Requirement
Output every record exactly, apart from its images.
(Input material)
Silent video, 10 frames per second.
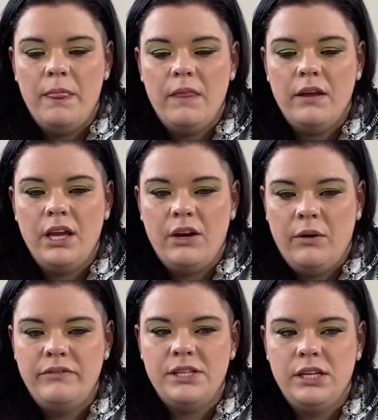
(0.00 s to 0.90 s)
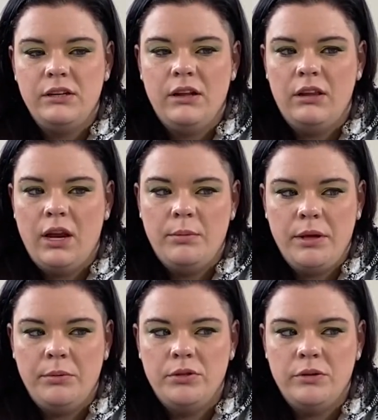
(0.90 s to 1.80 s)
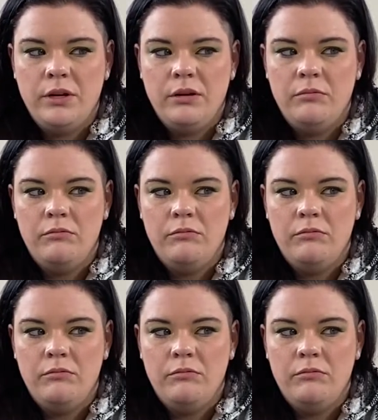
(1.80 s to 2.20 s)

you know, I've seen a lot of people doing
(End Input material)
Expected output
Silent video, 10 frames per second.
(0.00 s to 0.90 s)
(0.90 s to 1.80 s)
(1.80 s to 2.20 s)

you know, I've seen a lot of people doing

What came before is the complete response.